··· RECORDS FOR THIS TASK ···
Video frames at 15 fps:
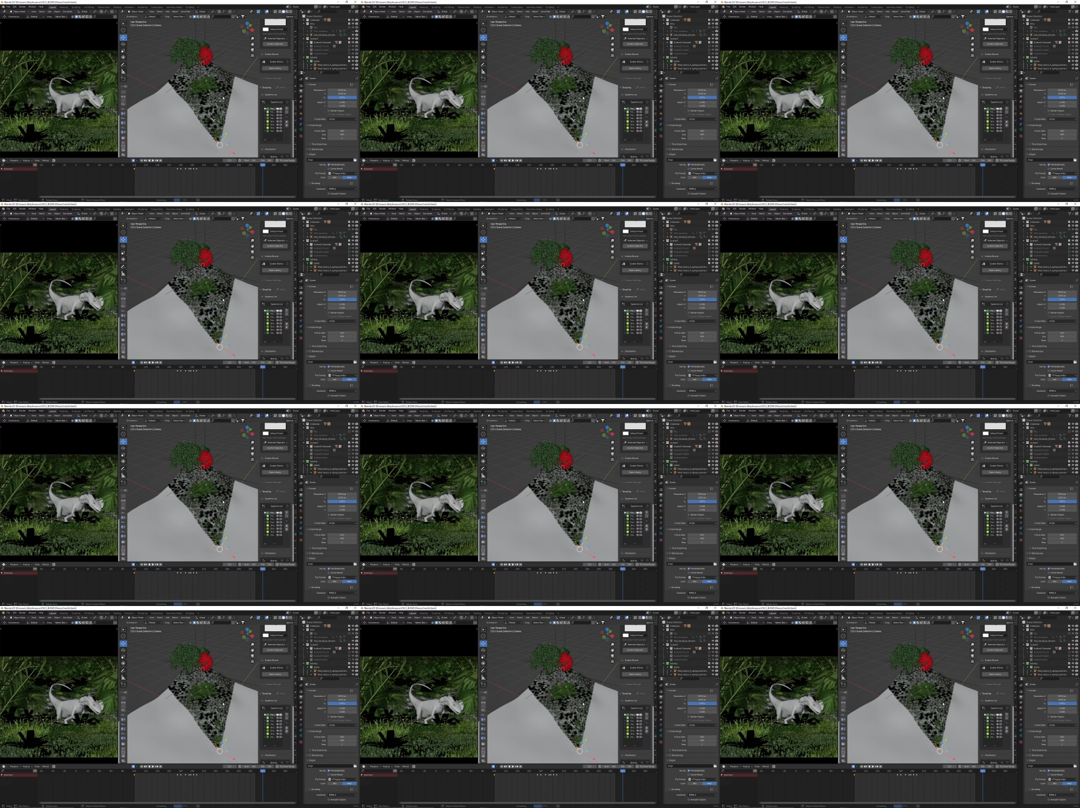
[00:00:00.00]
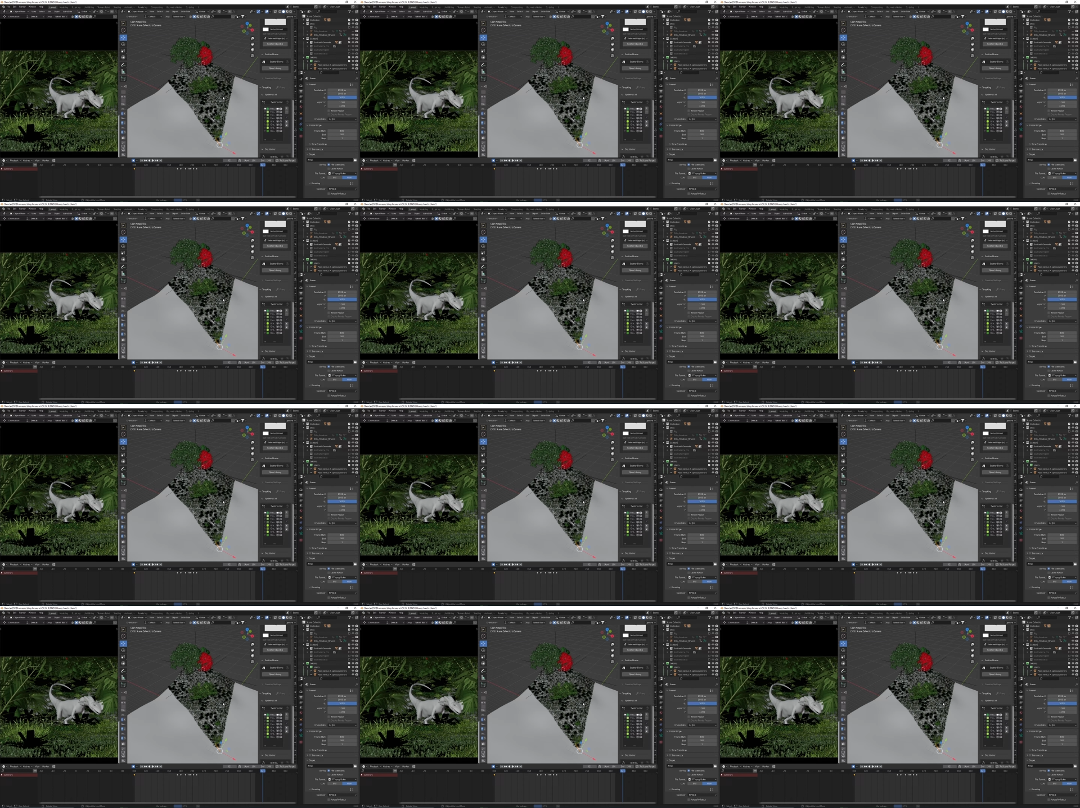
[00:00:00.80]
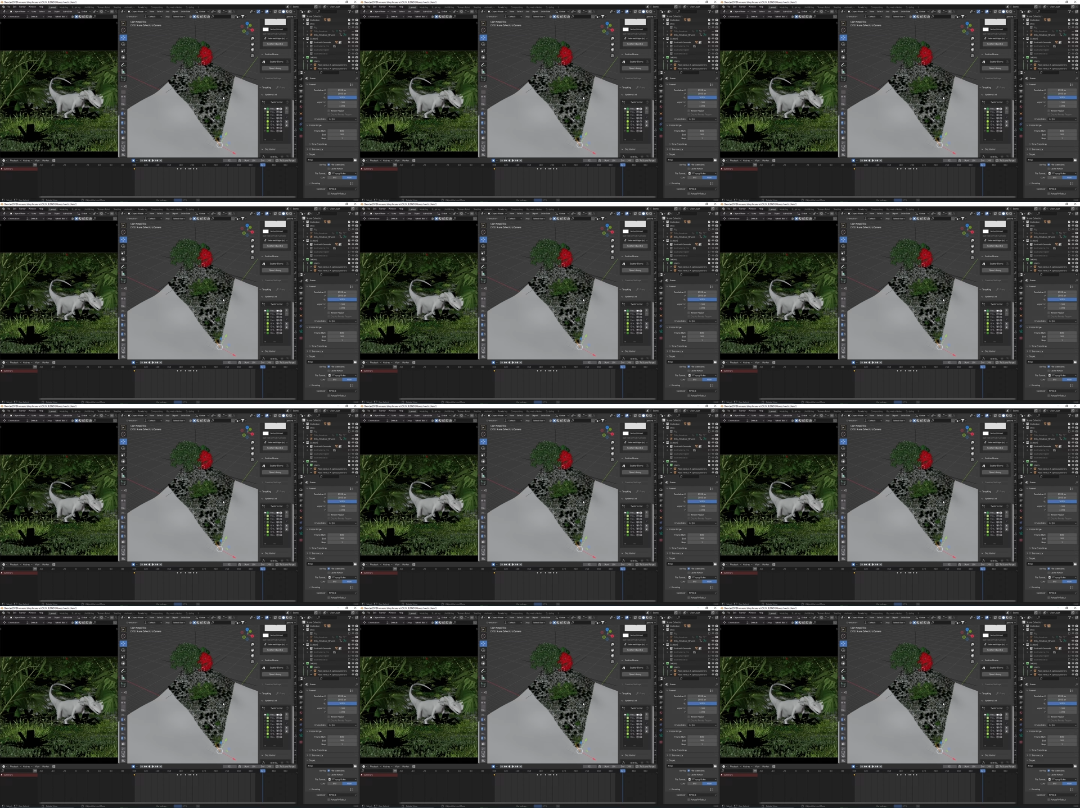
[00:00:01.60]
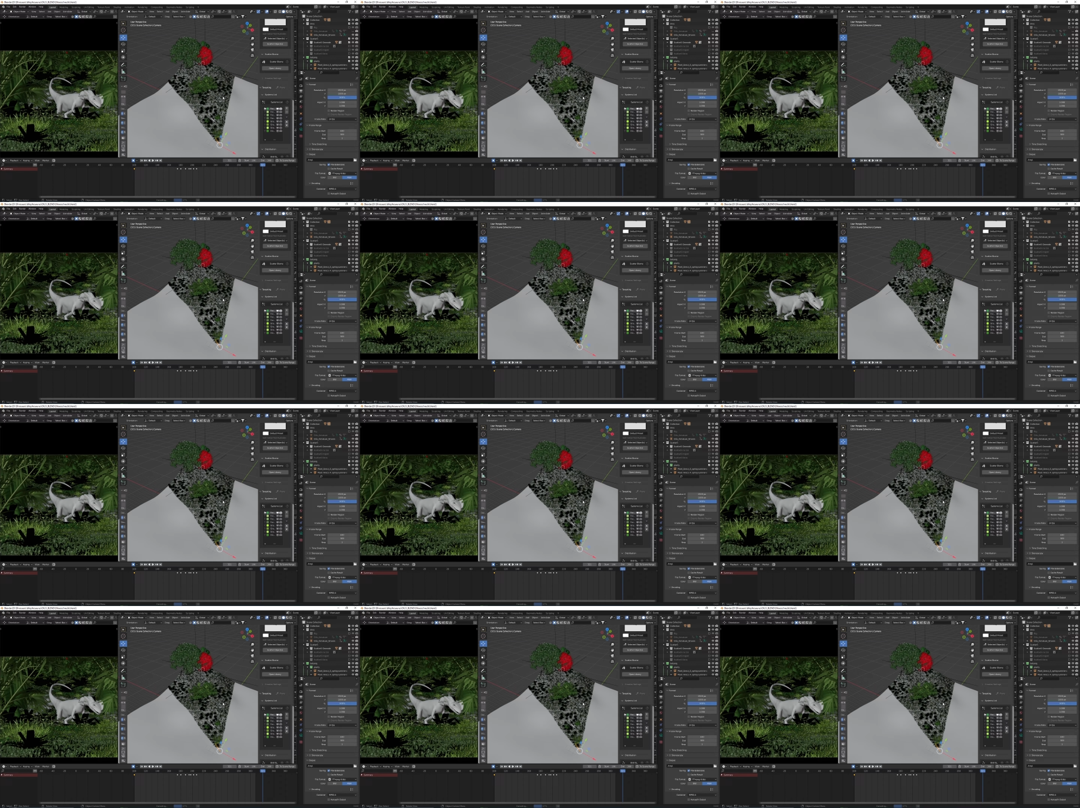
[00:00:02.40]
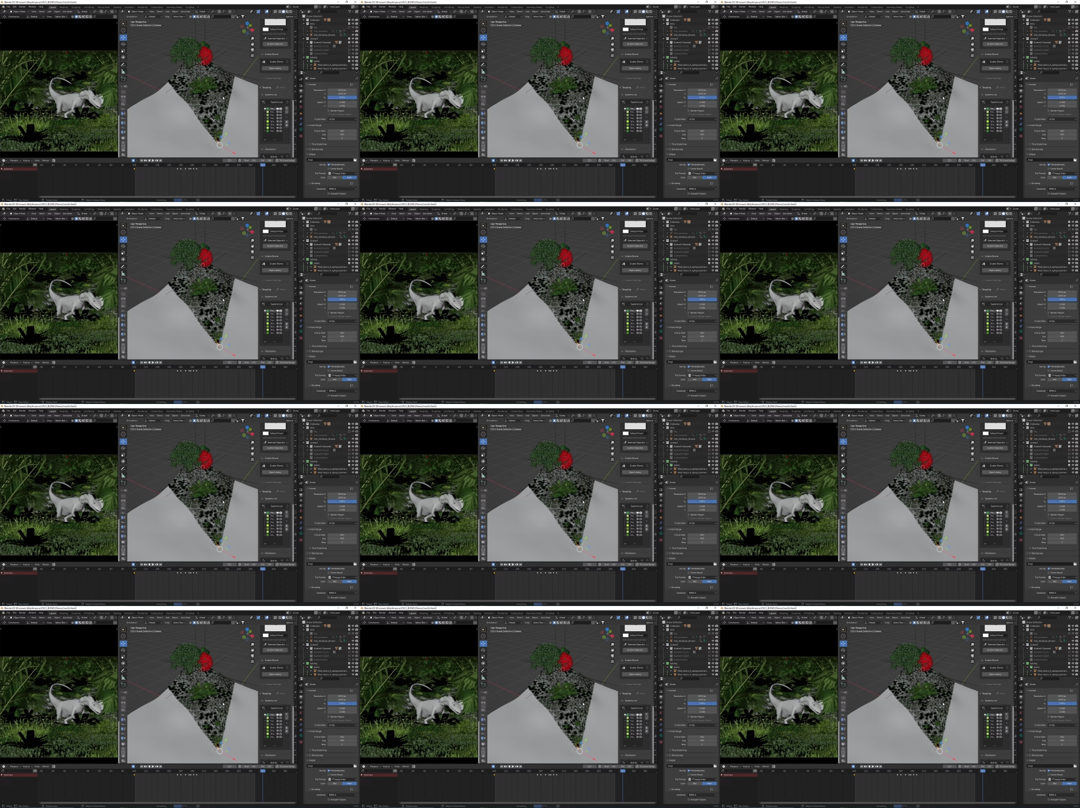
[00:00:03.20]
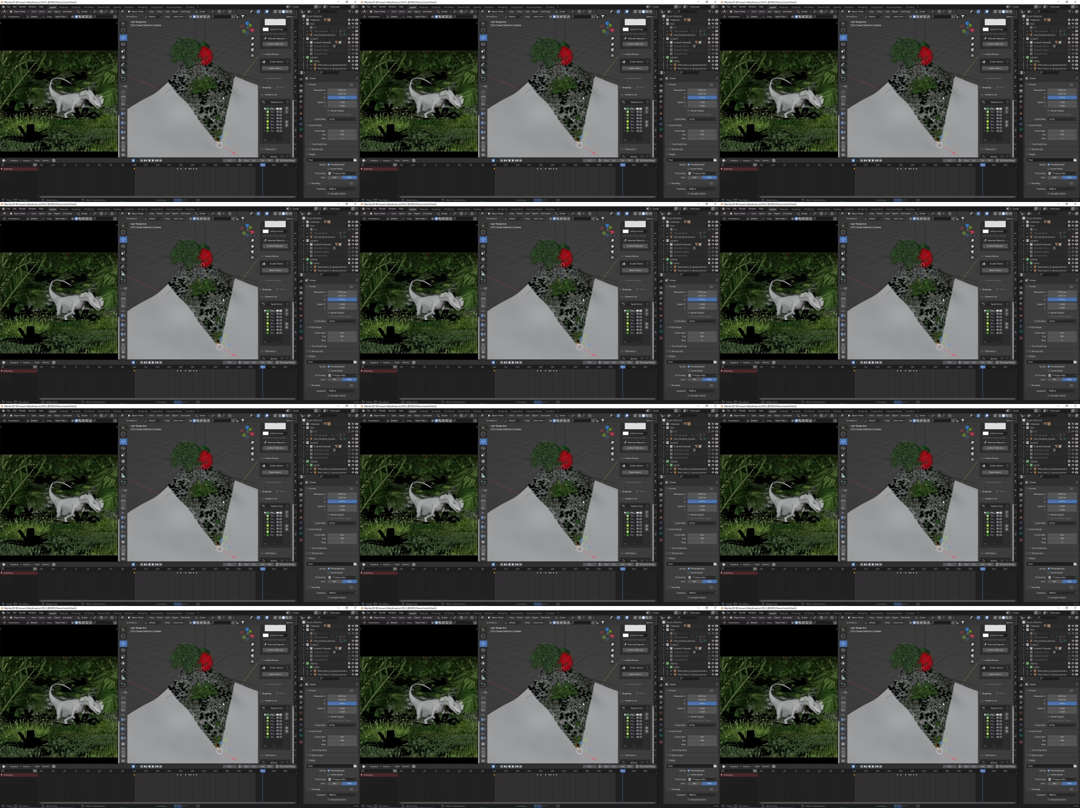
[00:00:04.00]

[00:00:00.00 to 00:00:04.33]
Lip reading: Nobody's mouth can be seen.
···
> AIM OF THE EXERCISE:
Copy each entry exactly as written, and drop the pictures from the copy.

> ANSWER AREA:
Video frames at 15 fps:
[00:00:00.00]
[00:00:00.80]
[00:00:01.60]
[00:00:02.40]
[00:00:03.20]
[00:00:04.00]

[00:00:00.00 to 00:00:04.33]
Lip reading: Nobody's mouth can be seen.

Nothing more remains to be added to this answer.